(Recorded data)
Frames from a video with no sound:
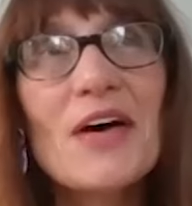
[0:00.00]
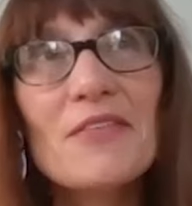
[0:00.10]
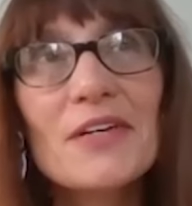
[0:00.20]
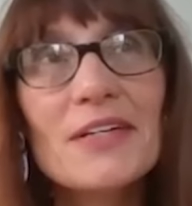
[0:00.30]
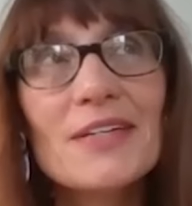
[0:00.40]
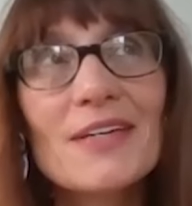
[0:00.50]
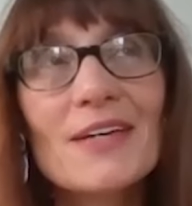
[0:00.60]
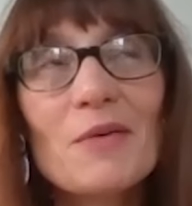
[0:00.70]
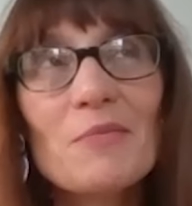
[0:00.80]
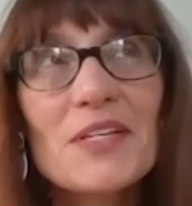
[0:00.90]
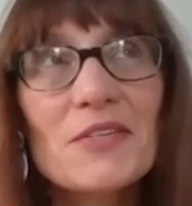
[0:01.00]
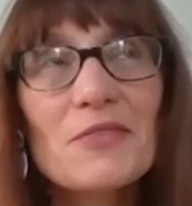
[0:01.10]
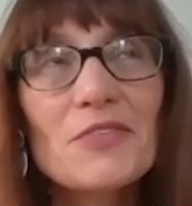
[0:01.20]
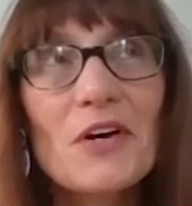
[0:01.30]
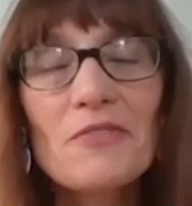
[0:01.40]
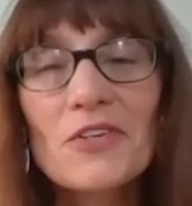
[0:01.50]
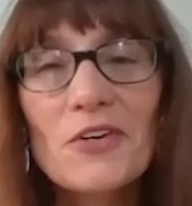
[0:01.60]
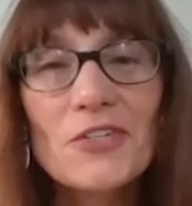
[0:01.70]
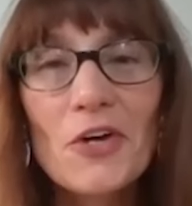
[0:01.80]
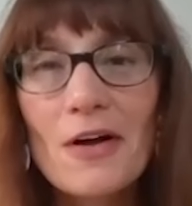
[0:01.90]
have a piece of dove
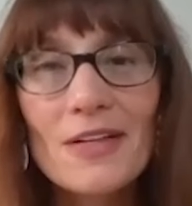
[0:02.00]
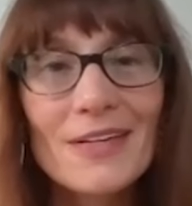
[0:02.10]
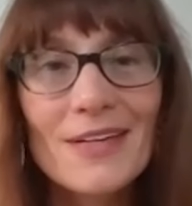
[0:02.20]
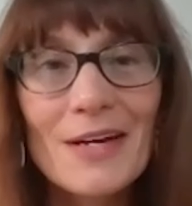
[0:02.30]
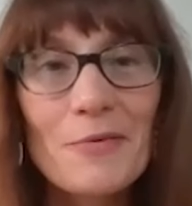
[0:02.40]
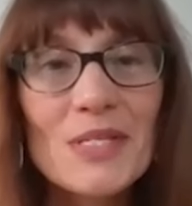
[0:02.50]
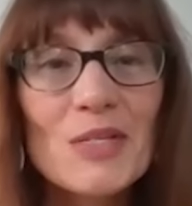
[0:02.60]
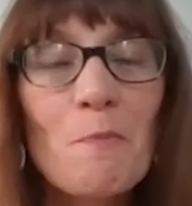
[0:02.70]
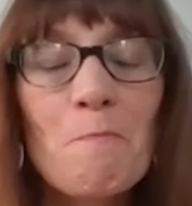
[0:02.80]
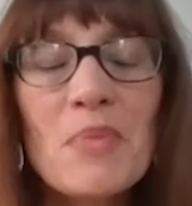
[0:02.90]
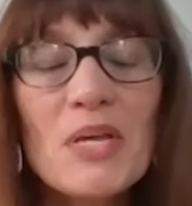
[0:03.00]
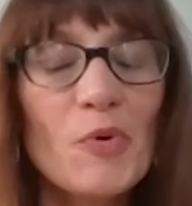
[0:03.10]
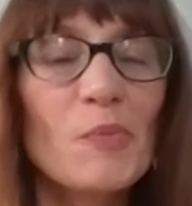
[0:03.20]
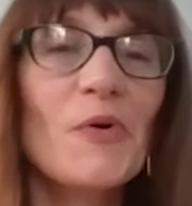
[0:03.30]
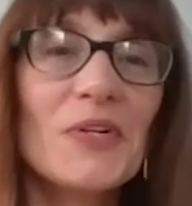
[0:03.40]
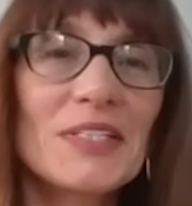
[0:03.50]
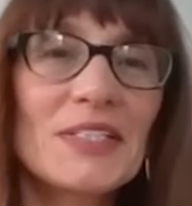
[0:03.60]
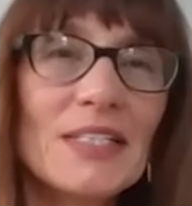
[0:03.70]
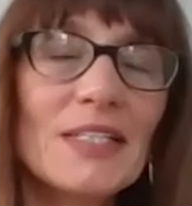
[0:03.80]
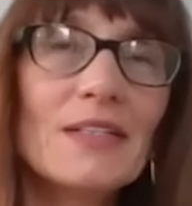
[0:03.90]
dark chocolate and i was miserable
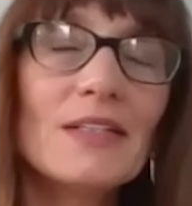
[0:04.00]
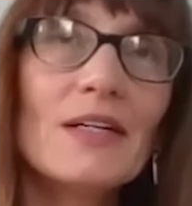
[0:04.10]
hmm.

[What is needed]
Copy the data exactly. Pictures do not belong in the copy.

[Result of the task]
Frames from a video with no sound:
[0:00.00]
[0:00.10]
[0:00.20]
[0:00.30]
[0:00.40]
[0:00.50]
[0:00.60]
[0:00.70]
[0:00.80]
[0:00.90]
[0:01.00]
[0:01.10]
[0:01.20]
[0:01.30]
[0:01.40]
[0:01.50]
[0:01.60]
[0:01.70]
[0:01.80]
[0:01.90]
have a piece of dove
[0:02.00]
[0:02.10]
[0:02.20]
[0:02.30]
[0:02.40]
[0:02.50]
[0:02.60]
[0:02.70]
[0:02.80]
[0:02.90]
[0:03.00]
[0:03.10]
[0:03.20]
[0:03.30]
[0:03.40]
[0:03.50]
[0:03.60]
[0:03.70]
[0:03.80]
[0:03.90]
dark chocolate and i was miserable
[0:04.00]
[0:04.10]
hmm.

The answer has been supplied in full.